Declining Population Growth and Wages
Abstract: Population growth is declining in the U.S. and around the world. I examine how declining population growth impacts wage growth and hiring. Using a labor search model with population growth, I show that declining population growth leads to lower hiring and wage growth. Exploiting variation across U.S. states and multiple instruments for working age population growth, I find that a 1pp decline in population growth is associated with a 1.2 to 1.3pp decline in 12 month wage growth and a 2.5 to 2.7pp decline in the monthly rate of hires out of unemployment.
Federal Reserve Publications
Has Durable Goods Spending Become Less Sensitive to Interest Rates?
Joint with Willem Van Zandweghe
Federal Reserve Bank of Kansas City Economic Review, fourth quarter, 98(4): 5-27.

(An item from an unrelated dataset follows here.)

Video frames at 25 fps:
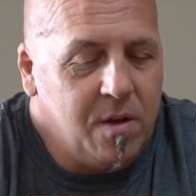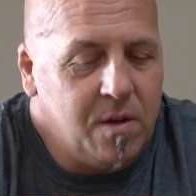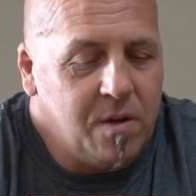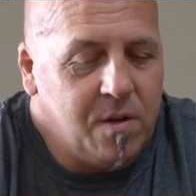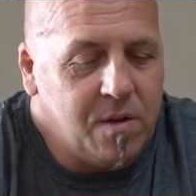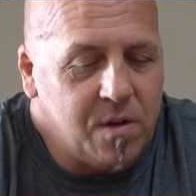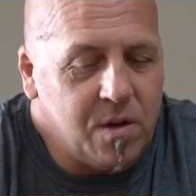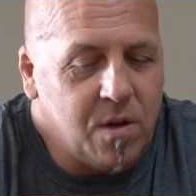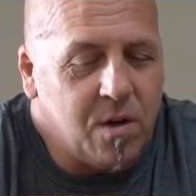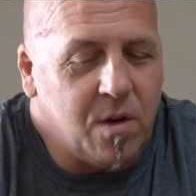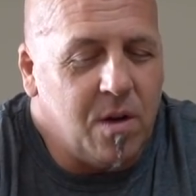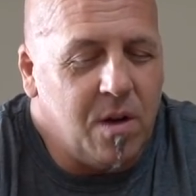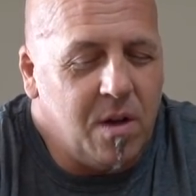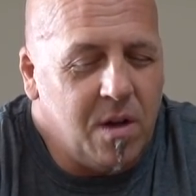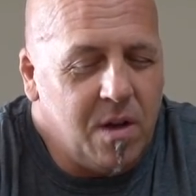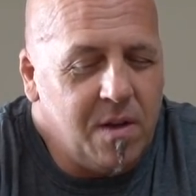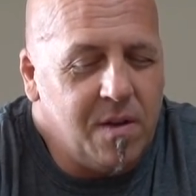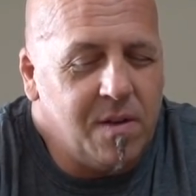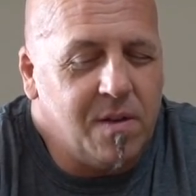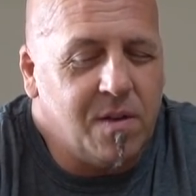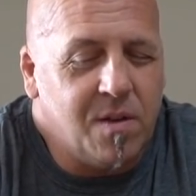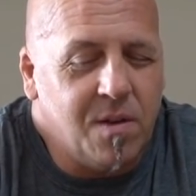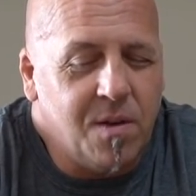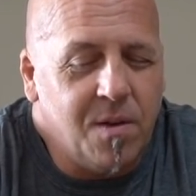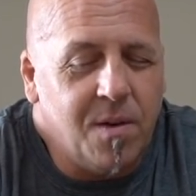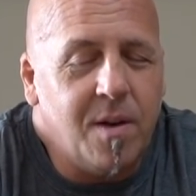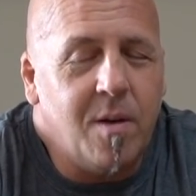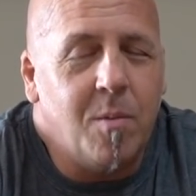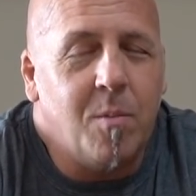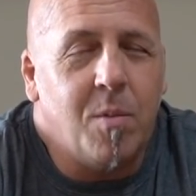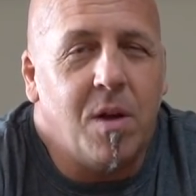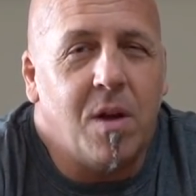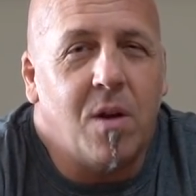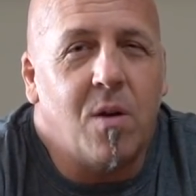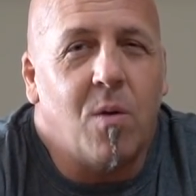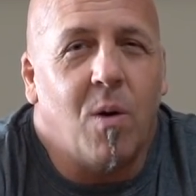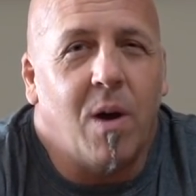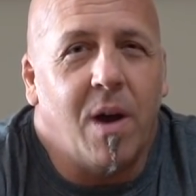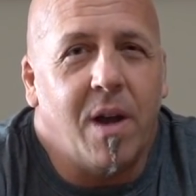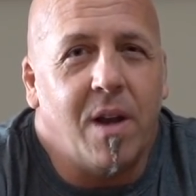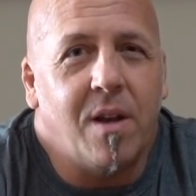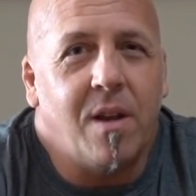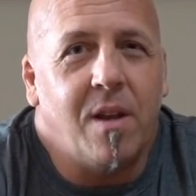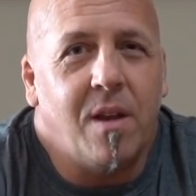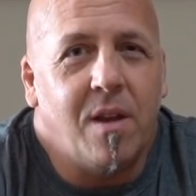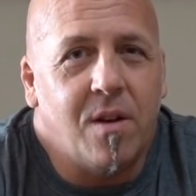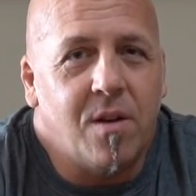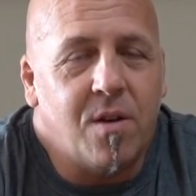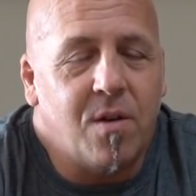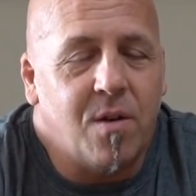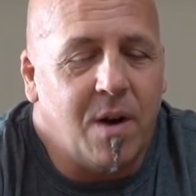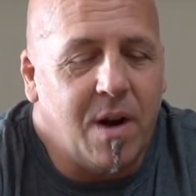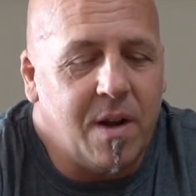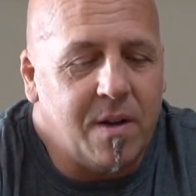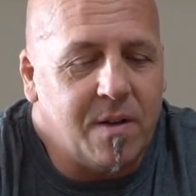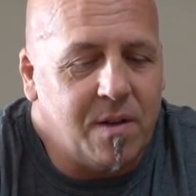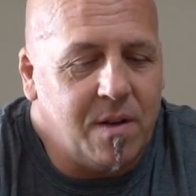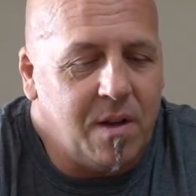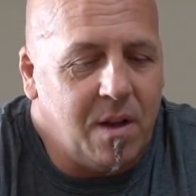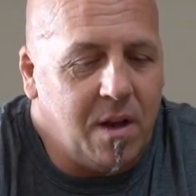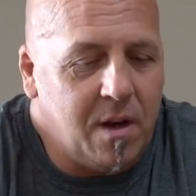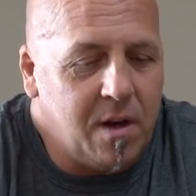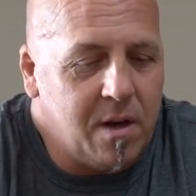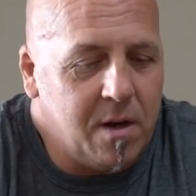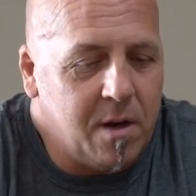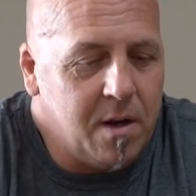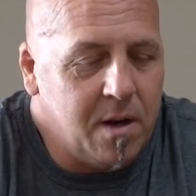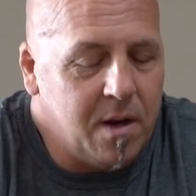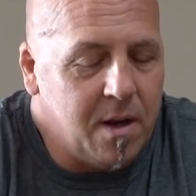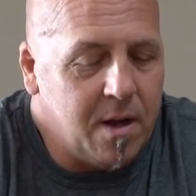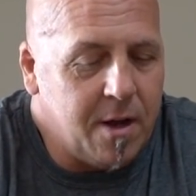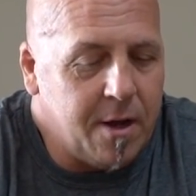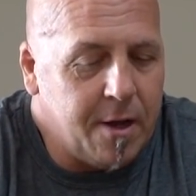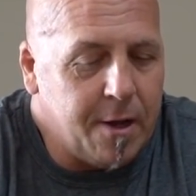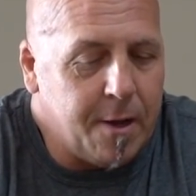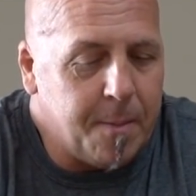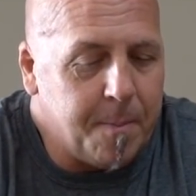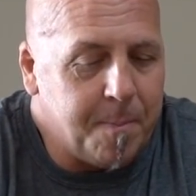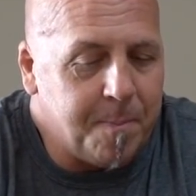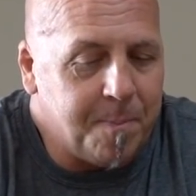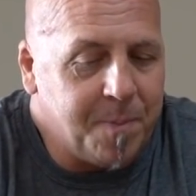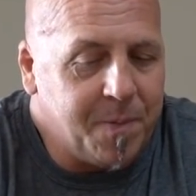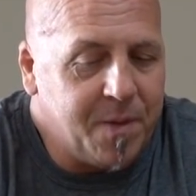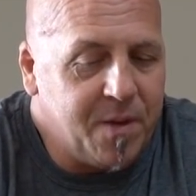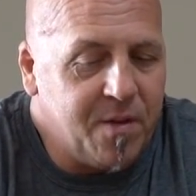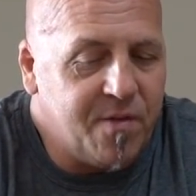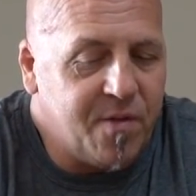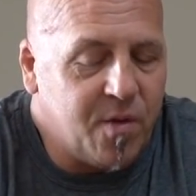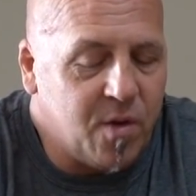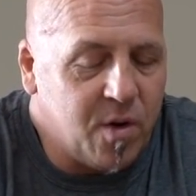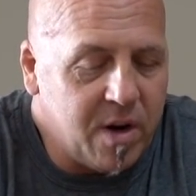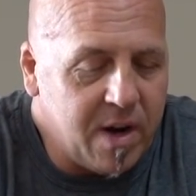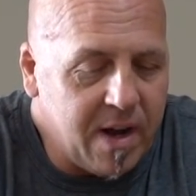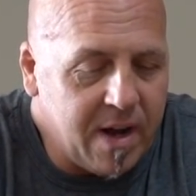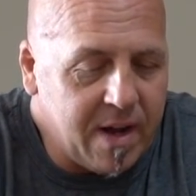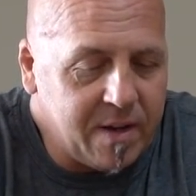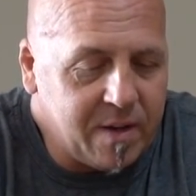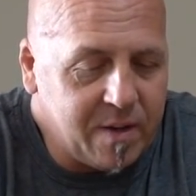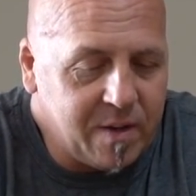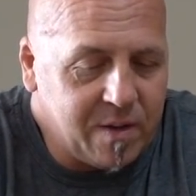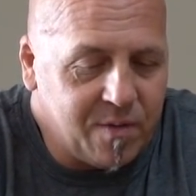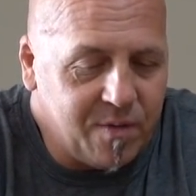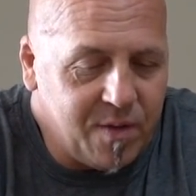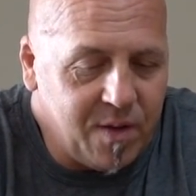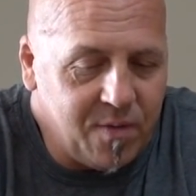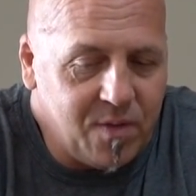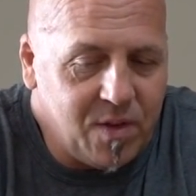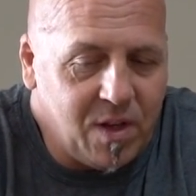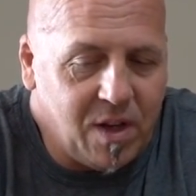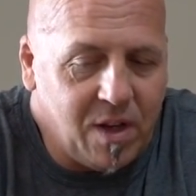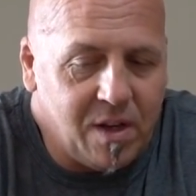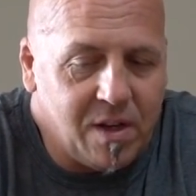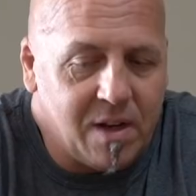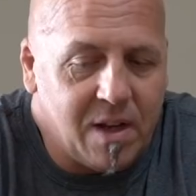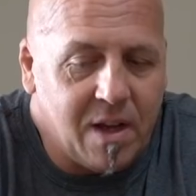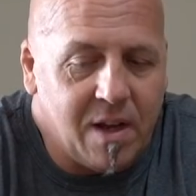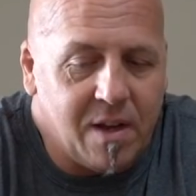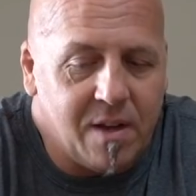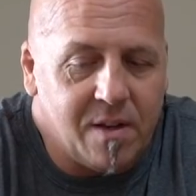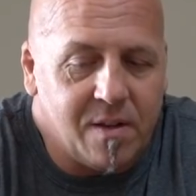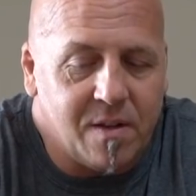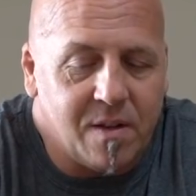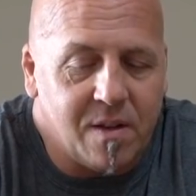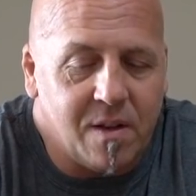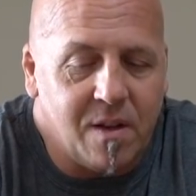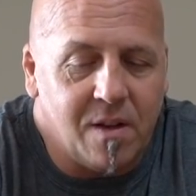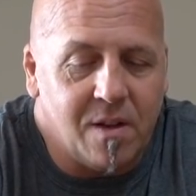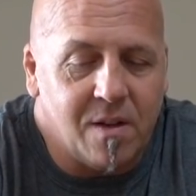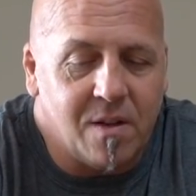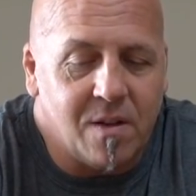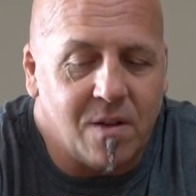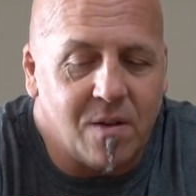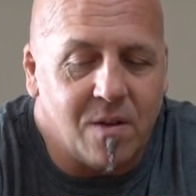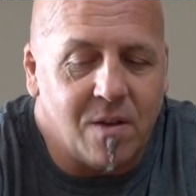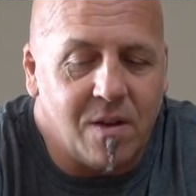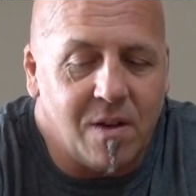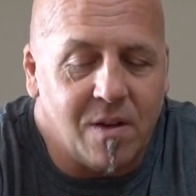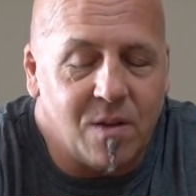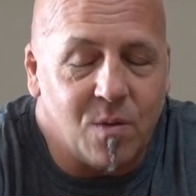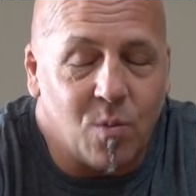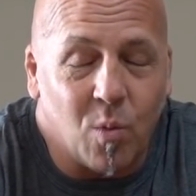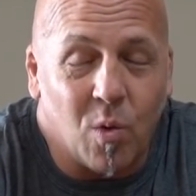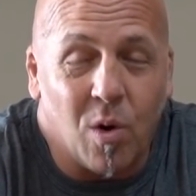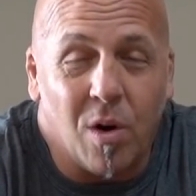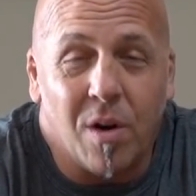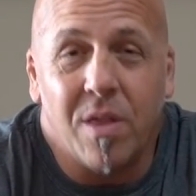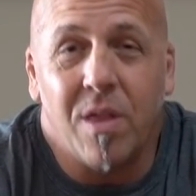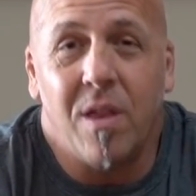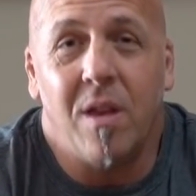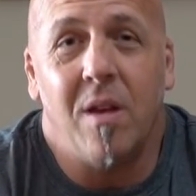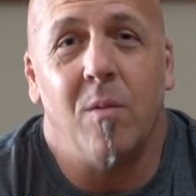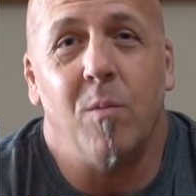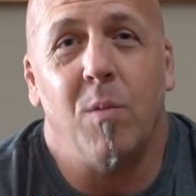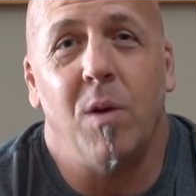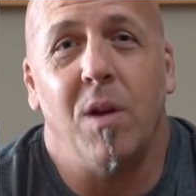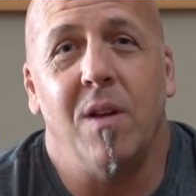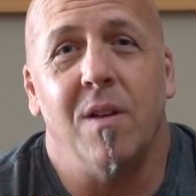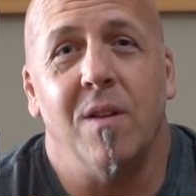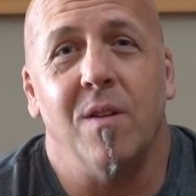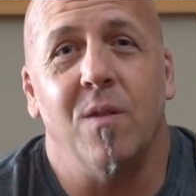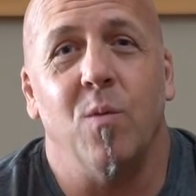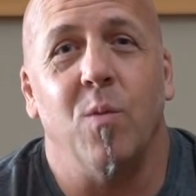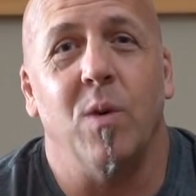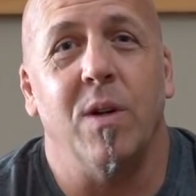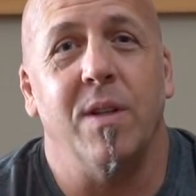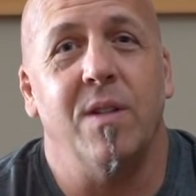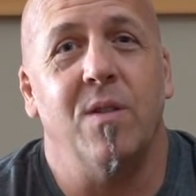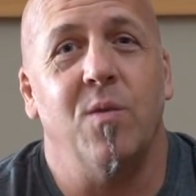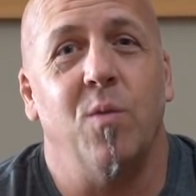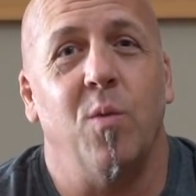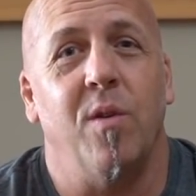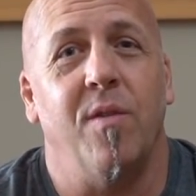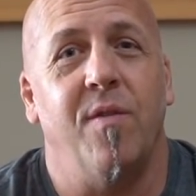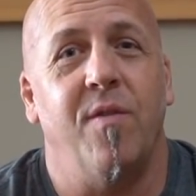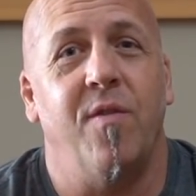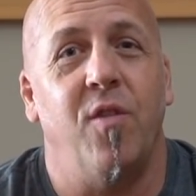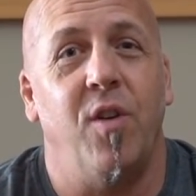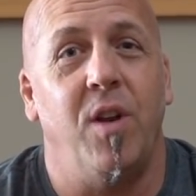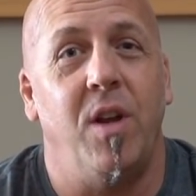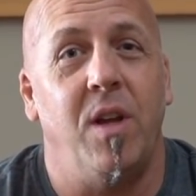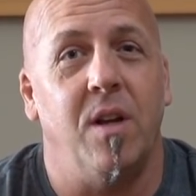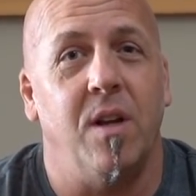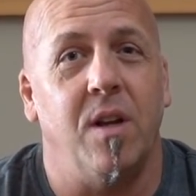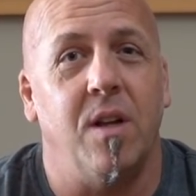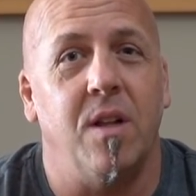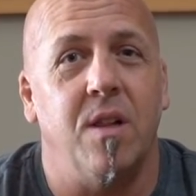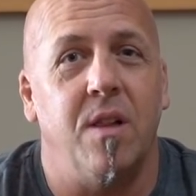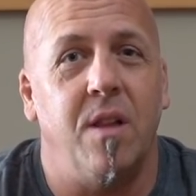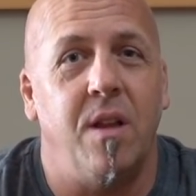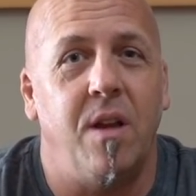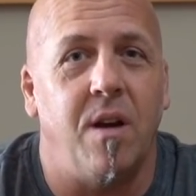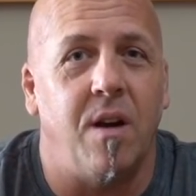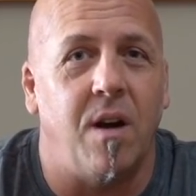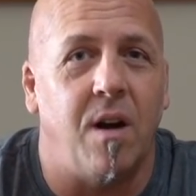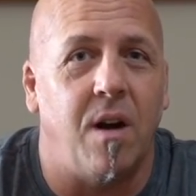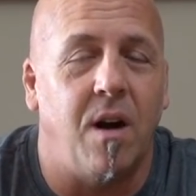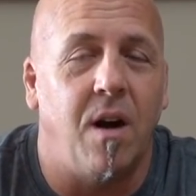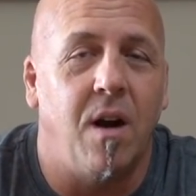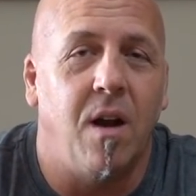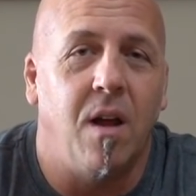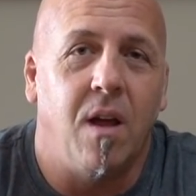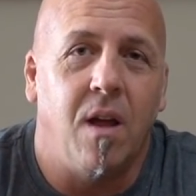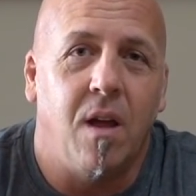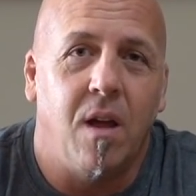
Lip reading: So it is going to be quite interesting. For us, 15 days is worth it, because once we're free and clear,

What Drivers Consumer Debt Dynamics?
Joint with Edward Knotek II
Federal Reserve Bank of Kansas City Economic Review, fourth quarter, 97(4): 31-54.
Resting Papers
Consumer Debt Dynamics: Follow the Increasers
Joint with Edward Knotek II
Abstract: Consumer debt played a central role in creating the U.S. housing bubble, the ensuing housing downturn, and the Great Recession, and it has been blamed as a factor in the weak subsequent recovery as well. This paper uses micro-level data to decompose consumer debt dynamics by separating the actions of consumer debt increasers and decreasers, and then further decomposing movements into percentage (extensive) and size (intensive) margins among the increasers and decreasers. We view such a decomposition as informative for macroeconomic models featuring a central role for consumer debt. Using this framework, we show that variations in borrowing activity among the increasers explain four times as much of the total variation in consumer debt as variations among the decreasers who are shedding debt, whether through paydowns or defaults. We provide micro-level evidence of a large and sustained decline in the percentage of increasers during the financial crisis that is qualitatively consistent with a binding zero lower bound on nominal interest rates, and evidence of a cycle in the average size of debt changes among the increasers that is related to rising collateral values pre-crisis coupled with additional financial frictions after the crisis. In the context of heterogeneous agent models with uninsurable idiosyncratic risk, we show how the percentage of increasers can help to discipline the contours of consumer deleveraging.